Es por eso que nunca estoy satisfecho, que muero a diario y en cada momento. Morir es el último escape, pero nunca es definitivo. Después de una pequeña muerte siempre hay una larga vida por delante.

La muerte como metáfora de la libertad total, donde ya no hay un cuerpo que te encadene a sus necesidades y la sociedad y sus reglas carecen de todo sentido. Pero no puedo, no soy tan valiente. Todavía no estoy listo para la muerte real.

Prefiero cerrar los ojos, ignorar el sentido práctico de las cosas y encerrarme en el ideal. Siempre en el ideal, en esa cueva obscura y reconfortante donde cualquier cosa es posible, donde las reglas se violan a si mismas para crear una regla nueva que durará lo mismo que un parpadeo.

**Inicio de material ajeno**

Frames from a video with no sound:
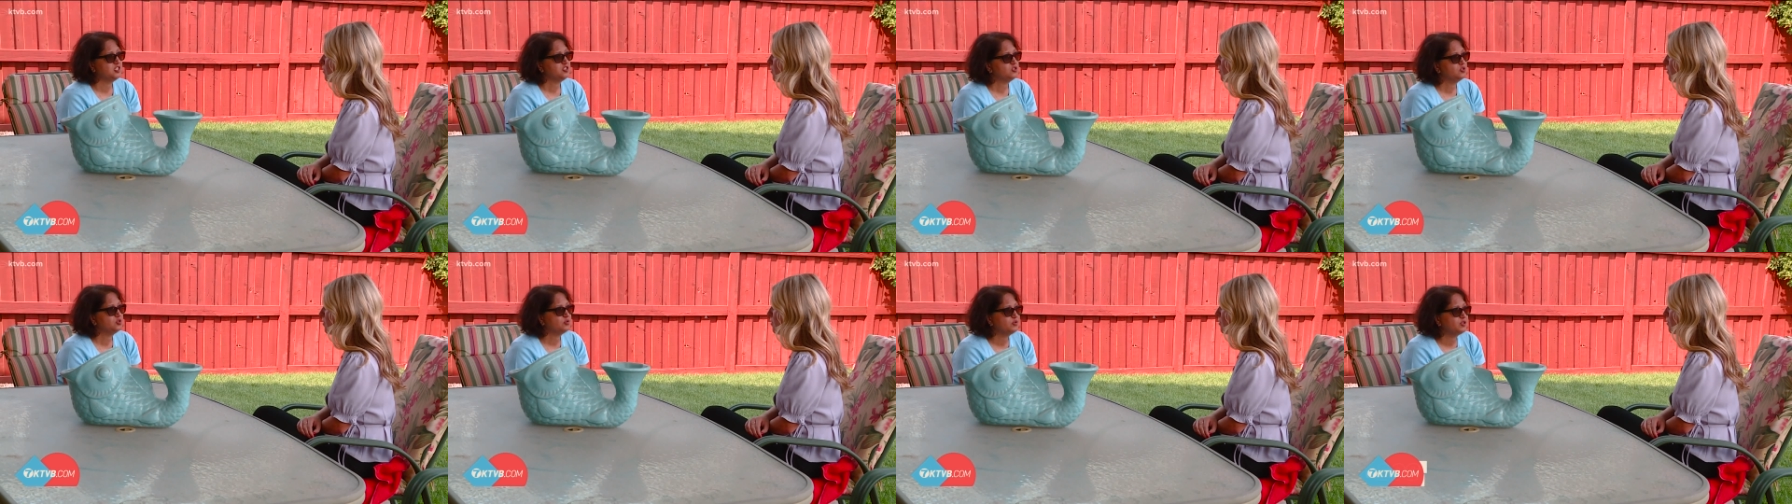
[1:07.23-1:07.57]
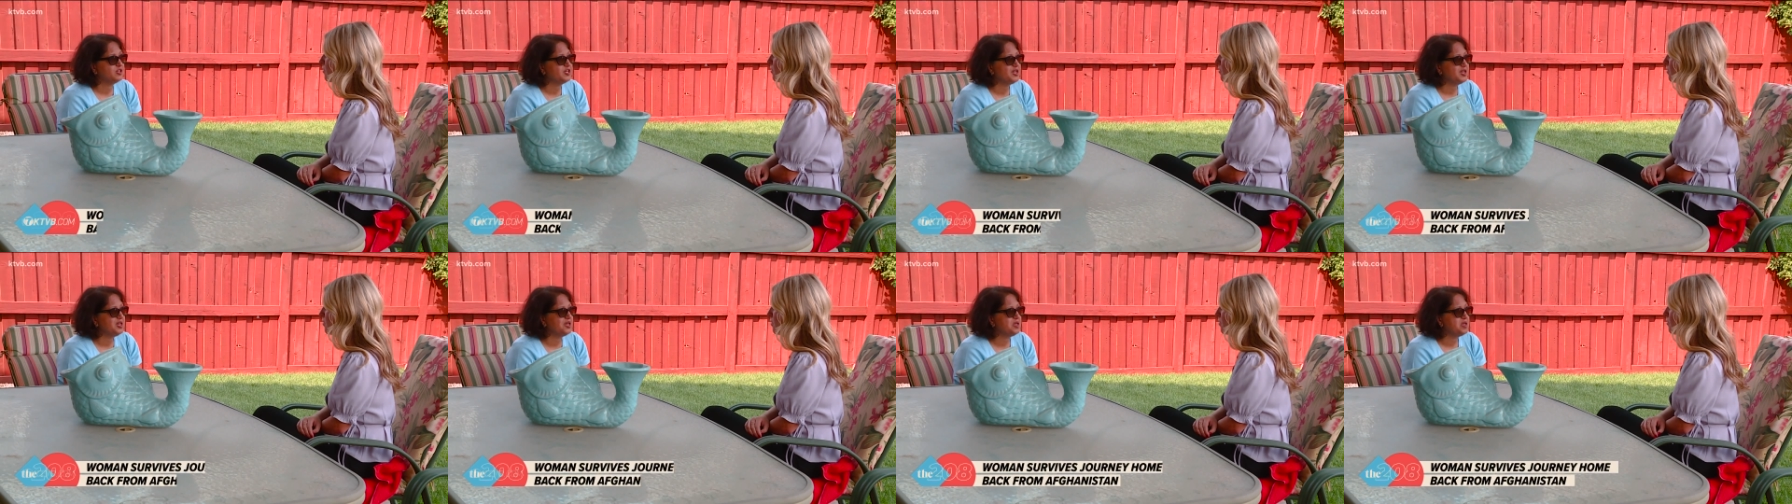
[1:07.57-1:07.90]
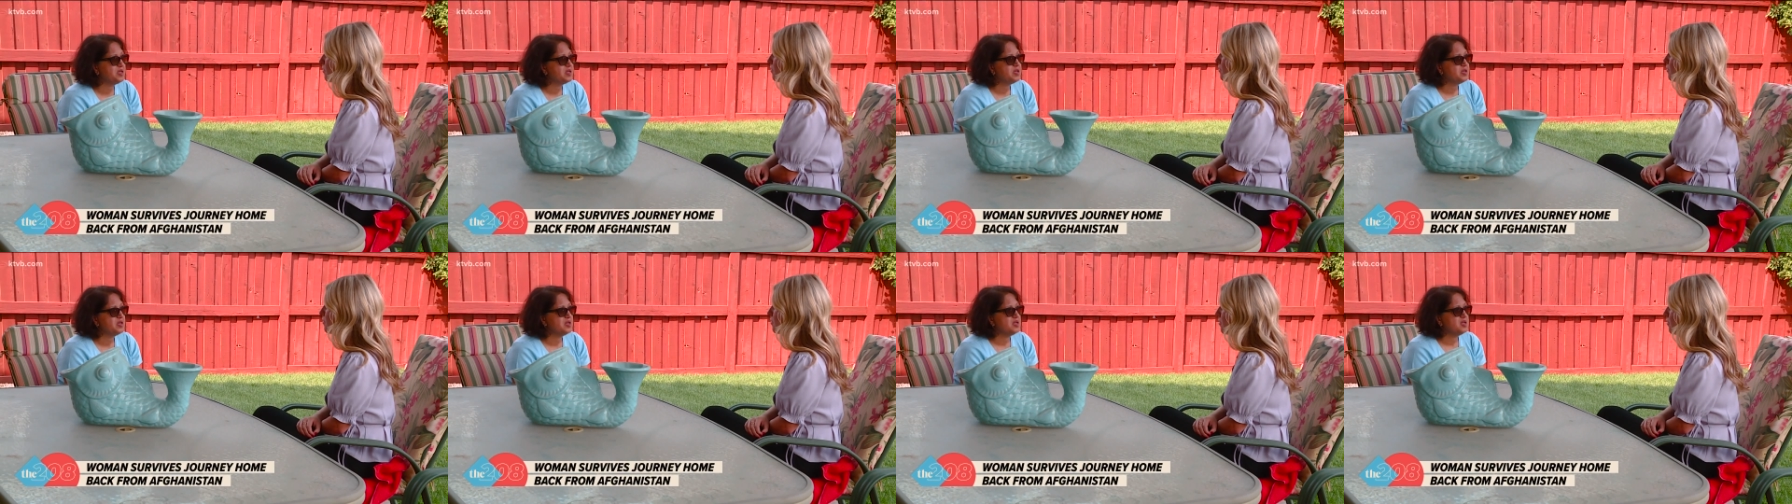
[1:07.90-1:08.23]
Ivery
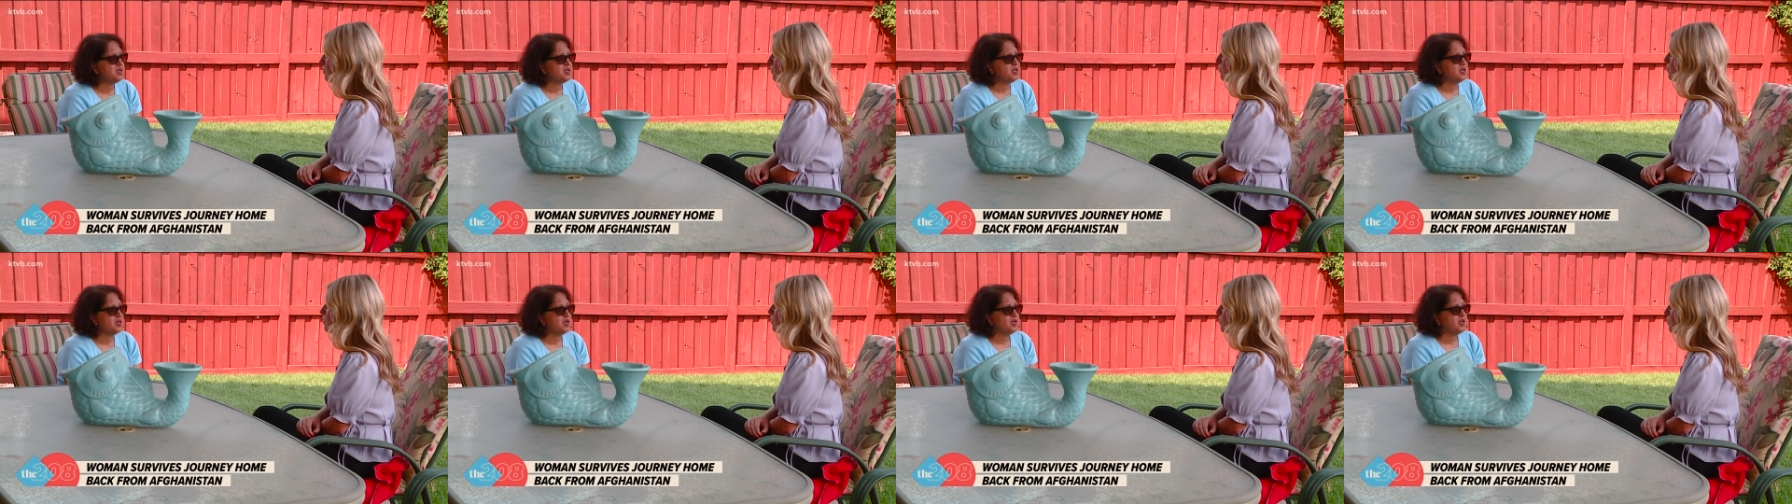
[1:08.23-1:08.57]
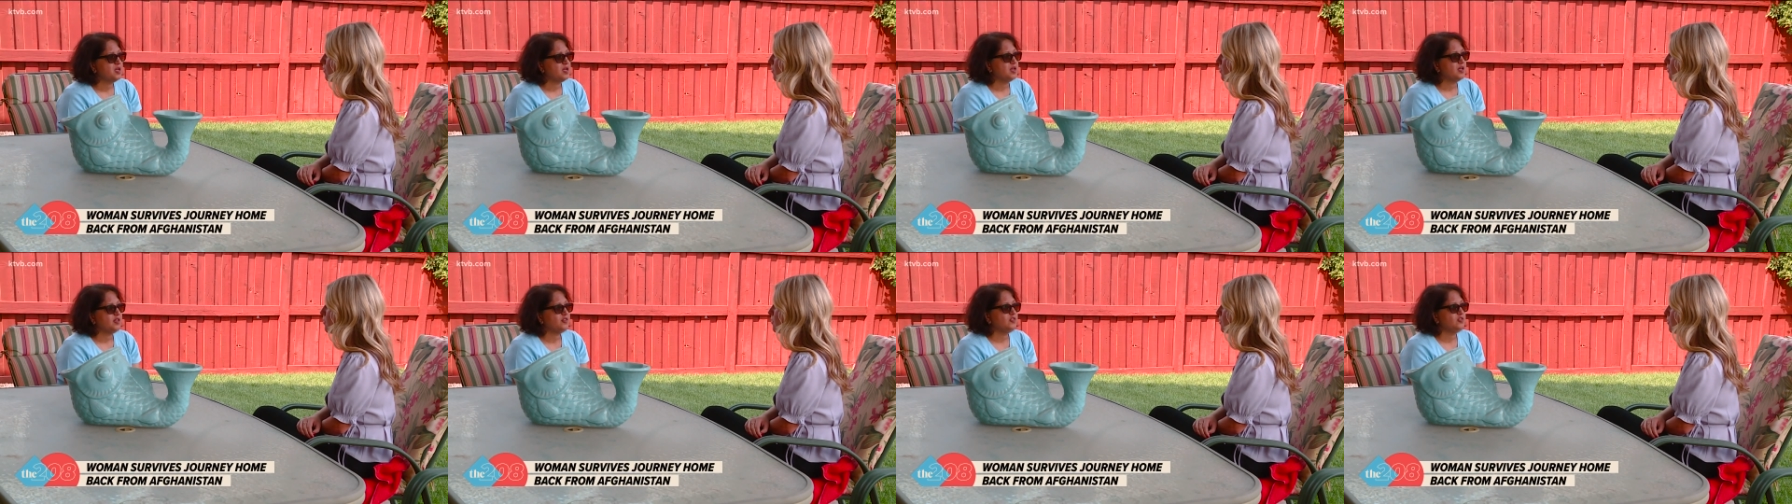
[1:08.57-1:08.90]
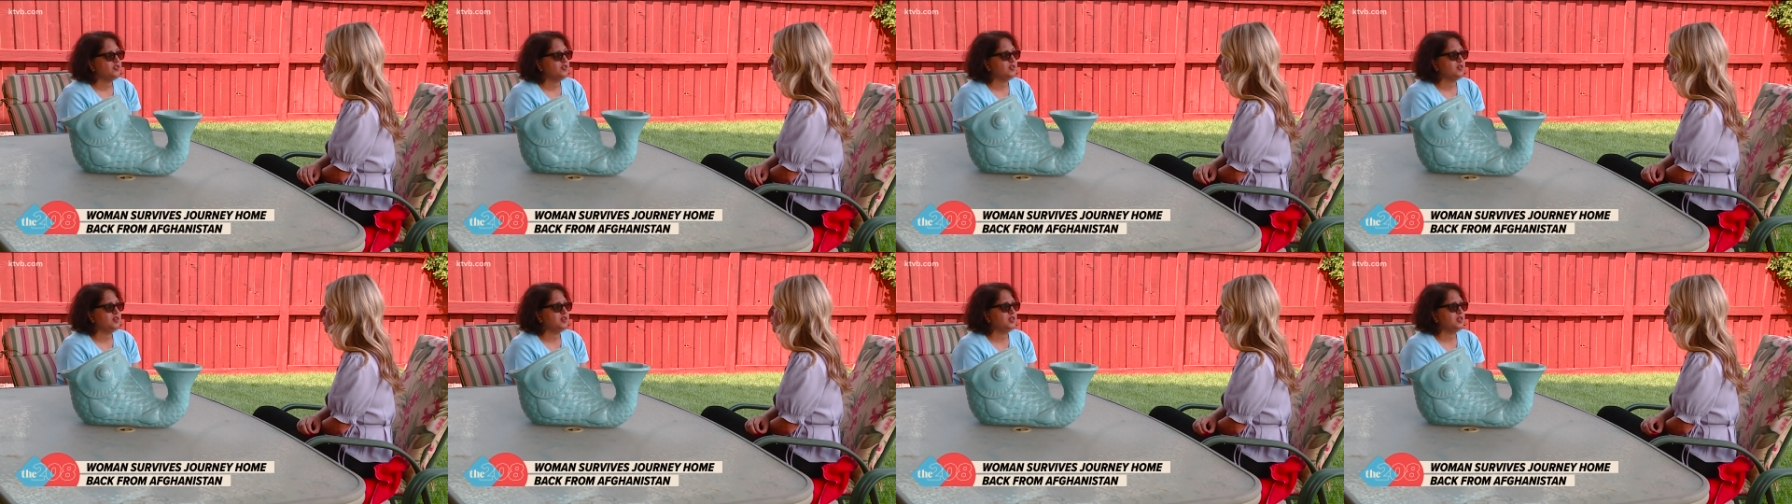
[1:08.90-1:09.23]
is a United States
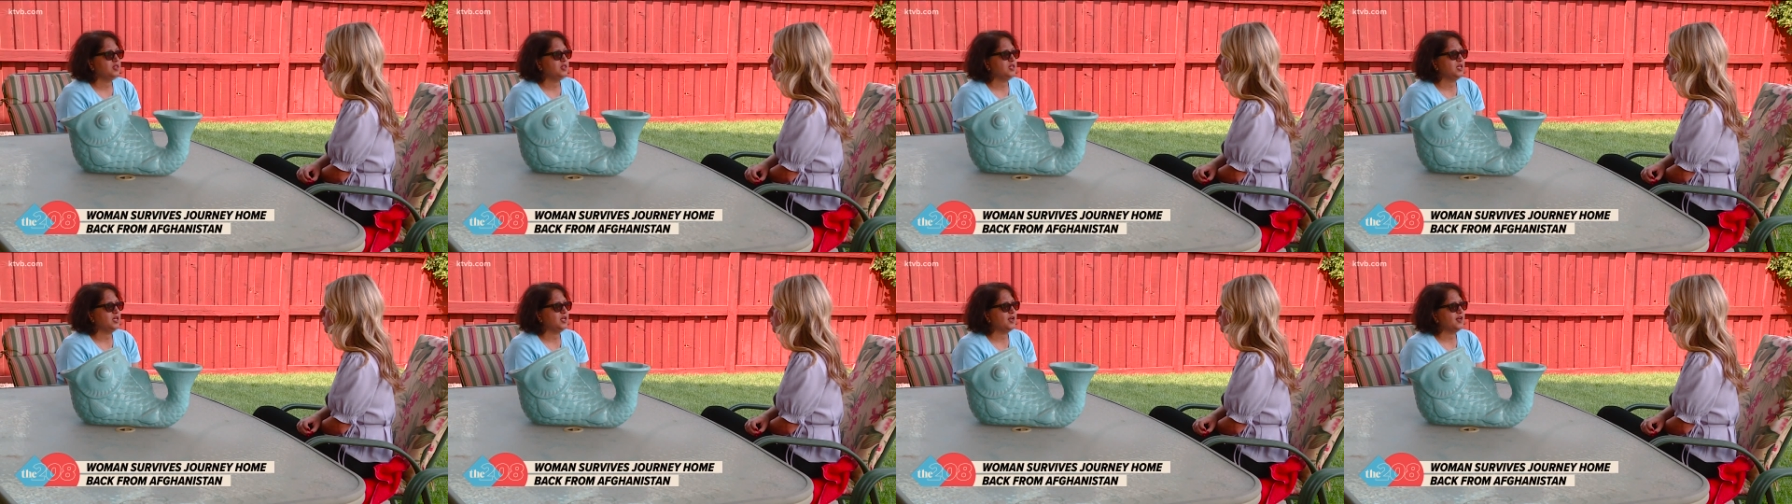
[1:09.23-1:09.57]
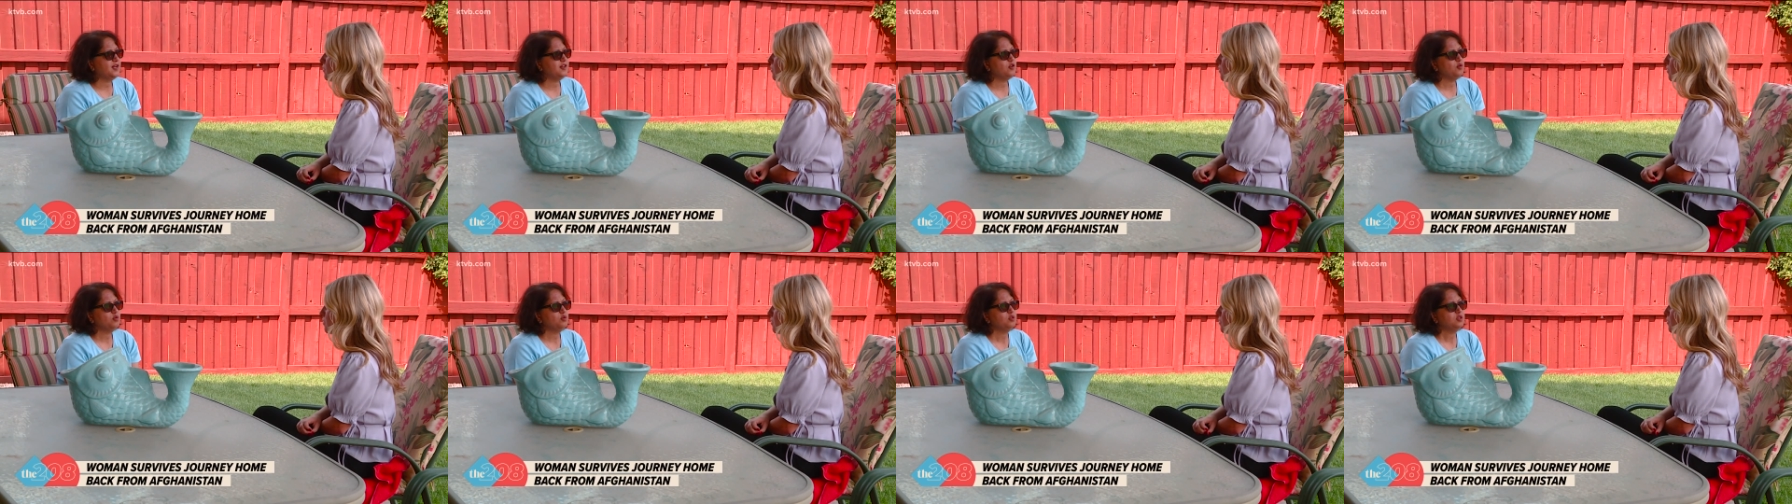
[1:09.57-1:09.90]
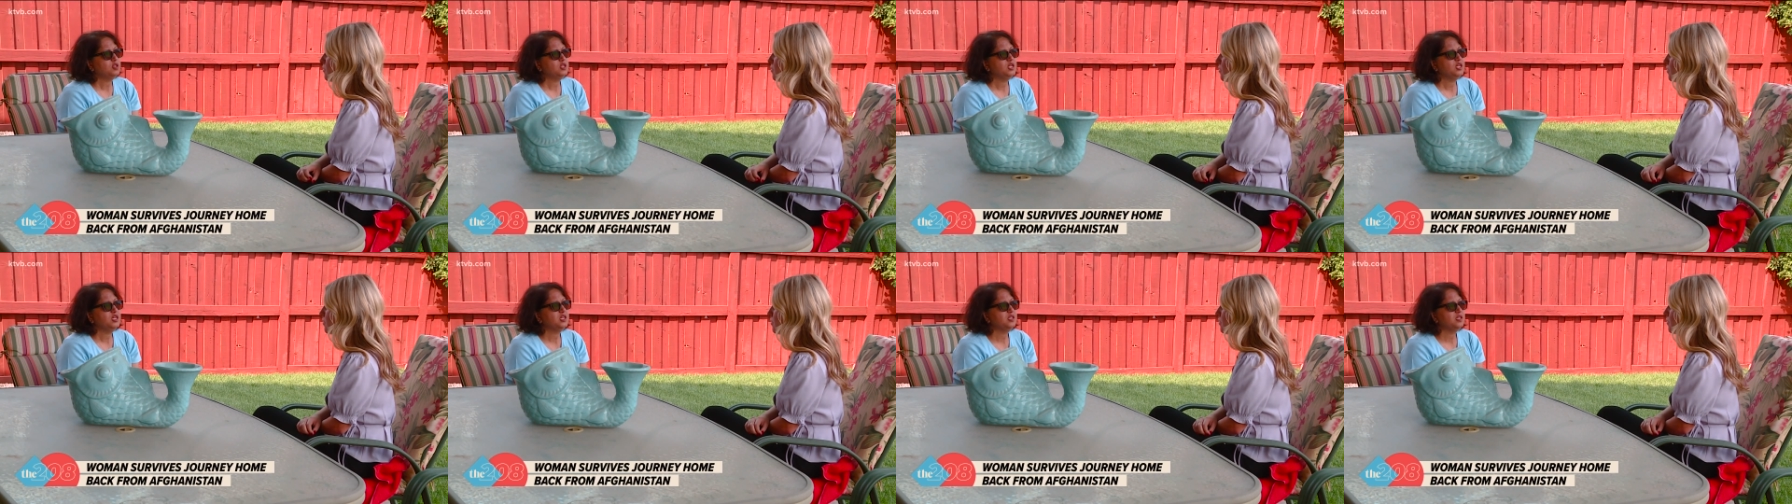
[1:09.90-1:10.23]
citizen who was
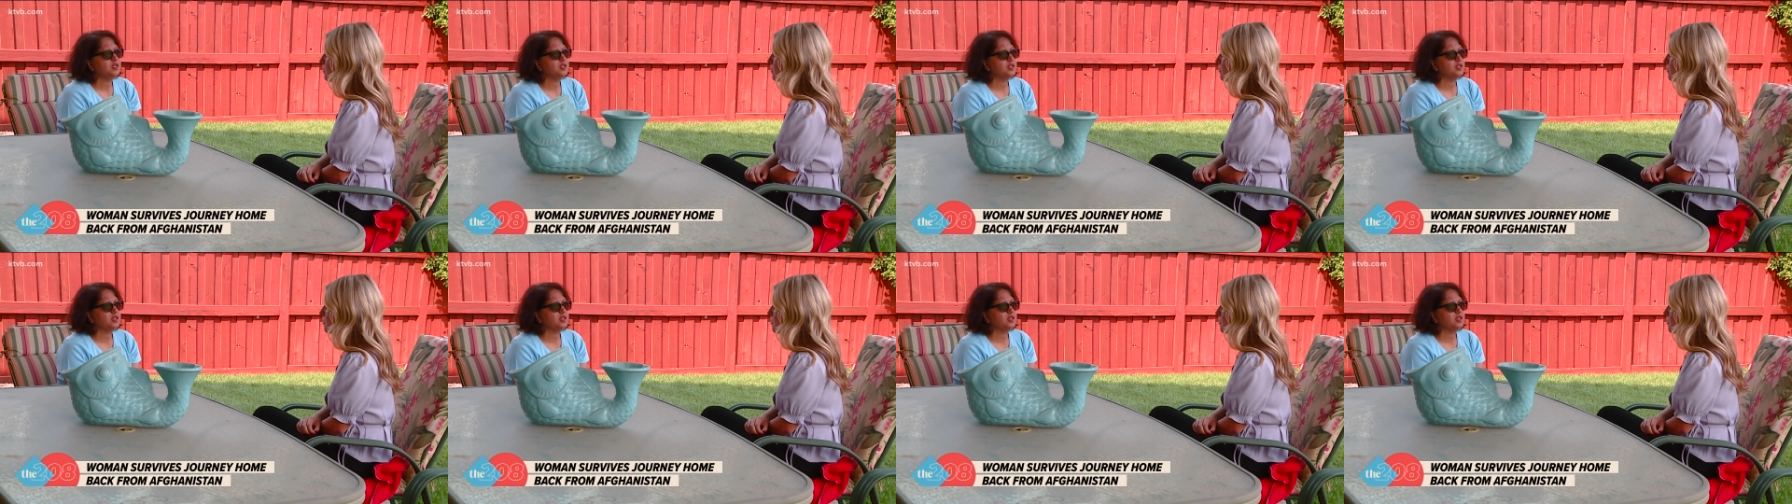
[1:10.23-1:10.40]
born in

Sólo en ese mundo puedo ser yo, ahí todos mis miedos se mezclan con mi curiosidad para formar un ente nuevo y maravilloso que no alcanzo a descubrir del todo, pero sé lo que es: un hombre.

Nunca habla, pero le conozco, teme y se avergüenza y a veces llora. Llora con mi llanto y me deja seco. En ocasiones también ríe, pero eso yo no lo comprendo. No es que yo no ría, es que no entiendo como un hombre tan triste puede reír.

Hay días en los que me dedico a observarlo, es cuando más sufre, no soporta que le miren, quiere estar sólo con su infinita tristeza. Quiere lo mismo que yo quiero, que lo dejen en paz. Pero no puedo, su rostro me es tan familiar, su cuerpo tan conocido y su dolor tan propio.

Espero el día que se levante y que de su espalda surjan alas que le lleven lejos, más allá de mis sueños, el momento que decida regresarme de un golpe mis temores para salir volando hacia la libertad, el instante preciso que me mire sin compasión y sin odio para disolverse en el aire.

Espero ese día, ese momento y ese instante para aprender de él. Para poder ir más allá de tus sueños, para regresarte con un beso tus temores y volar hacia la libertad, para mirarte sin compasión y sin odio y así disolverme en el aire.